Input data:
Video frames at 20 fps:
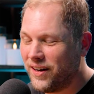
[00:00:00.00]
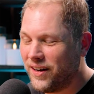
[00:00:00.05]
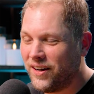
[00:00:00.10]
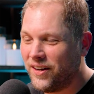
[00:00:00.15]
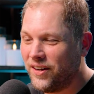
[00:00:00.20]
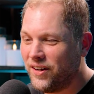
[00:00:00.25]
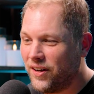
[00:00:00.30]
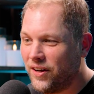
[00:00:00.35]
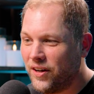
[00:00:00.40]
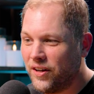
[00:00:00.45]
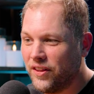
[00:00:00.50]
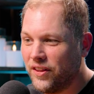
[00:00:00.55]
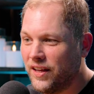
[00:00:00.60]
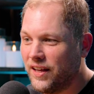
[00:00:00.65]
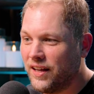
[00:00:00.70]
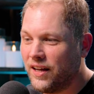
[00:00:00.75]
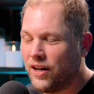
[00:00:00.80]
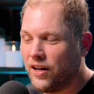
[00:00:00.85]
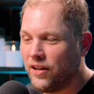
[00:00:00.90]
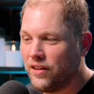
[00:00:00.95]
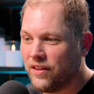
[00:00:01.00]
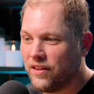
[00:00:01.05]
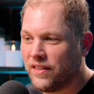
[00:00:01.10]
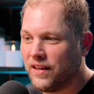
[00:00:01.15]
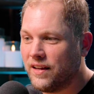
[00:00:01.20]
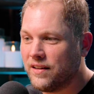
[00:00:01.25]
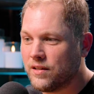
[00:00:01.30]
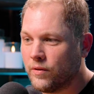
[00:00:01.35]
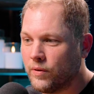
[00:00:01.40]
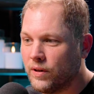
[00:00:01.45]
all, all, the, all the
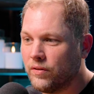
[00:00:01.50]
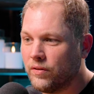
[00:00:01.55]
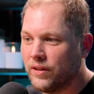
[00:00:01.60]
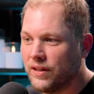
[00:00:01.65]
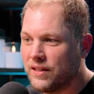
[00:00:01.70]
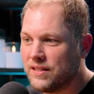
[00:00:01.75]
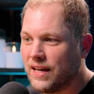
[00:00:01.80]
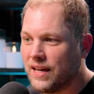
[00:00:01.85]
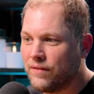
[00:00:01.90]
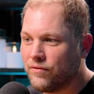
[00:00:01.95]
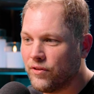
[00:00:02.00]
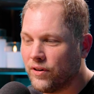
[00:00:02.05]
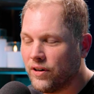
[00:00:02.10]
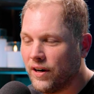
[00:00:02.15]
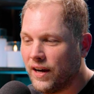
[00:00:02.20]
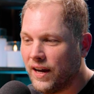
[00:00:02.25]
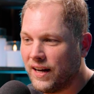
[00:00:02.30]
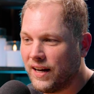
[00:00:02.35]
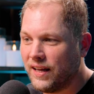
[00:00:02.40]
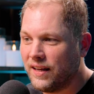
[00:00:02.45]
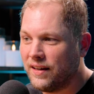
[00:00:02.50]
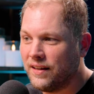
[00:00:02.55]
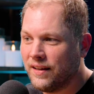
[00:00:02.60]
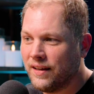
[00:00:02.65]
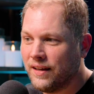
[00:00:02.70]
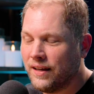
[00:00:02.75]
things that we really take for granted,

Work instruction: Give every entry again word for word; no images belong in the copy.

Result of this task:
Video frames at 20 fps:
[00:00:00.00]
[00:00:00.05]
[00:00:00.10]
[00:00:00.15]
[00:00:00.20]
[00:00:00.25]
[00:00:00.30]
[00:00:00.35]
[00:00:00.40]
[00:00:00.45]
[00:00:00.50]
[00:00:00.55]
[00:00:00.60]
[00:00:00.65]
[00:00:00.70]
[00:00:00.75]
[00:00:00.80]
[00:00:00.85]
[00:00:00.90]
[00:00:00.95]
[00:00:01.00]
[00:00:01.05]
[00:00:01.10]
[00:00:01.15]
[00:00:01.20]
[00:00:01.25]
[00:00:01.30]
[00:00:01.35]
[00:00:01.40]
[00:00:01.45]
all, all, the, all the
[00:00:01.50]
[00:00:01.55]
[00:00:01.60]
[00:00:01.65]
[00:00:01.70]
[00:00:01.75]
[00:00:01.80]
[00:00:01.85]
[00:00:01.90]
[00:00:01.95]
[00:00:02.00]
[00:00:02.05]
[00:00:02.10]
[00:00:02.15]
[00:00:02.20]
[00:00:02.25]
[00:00:02.30]
[00:00:02.35]
[00:00:02.40]
[00:00:02.45]
[00:00:02.50]
[00:00:02.55]
[00:00:02.60]
[00:00:02.65]
[00:00:02.70]
[00:00:02.75]
things that we really take for granted,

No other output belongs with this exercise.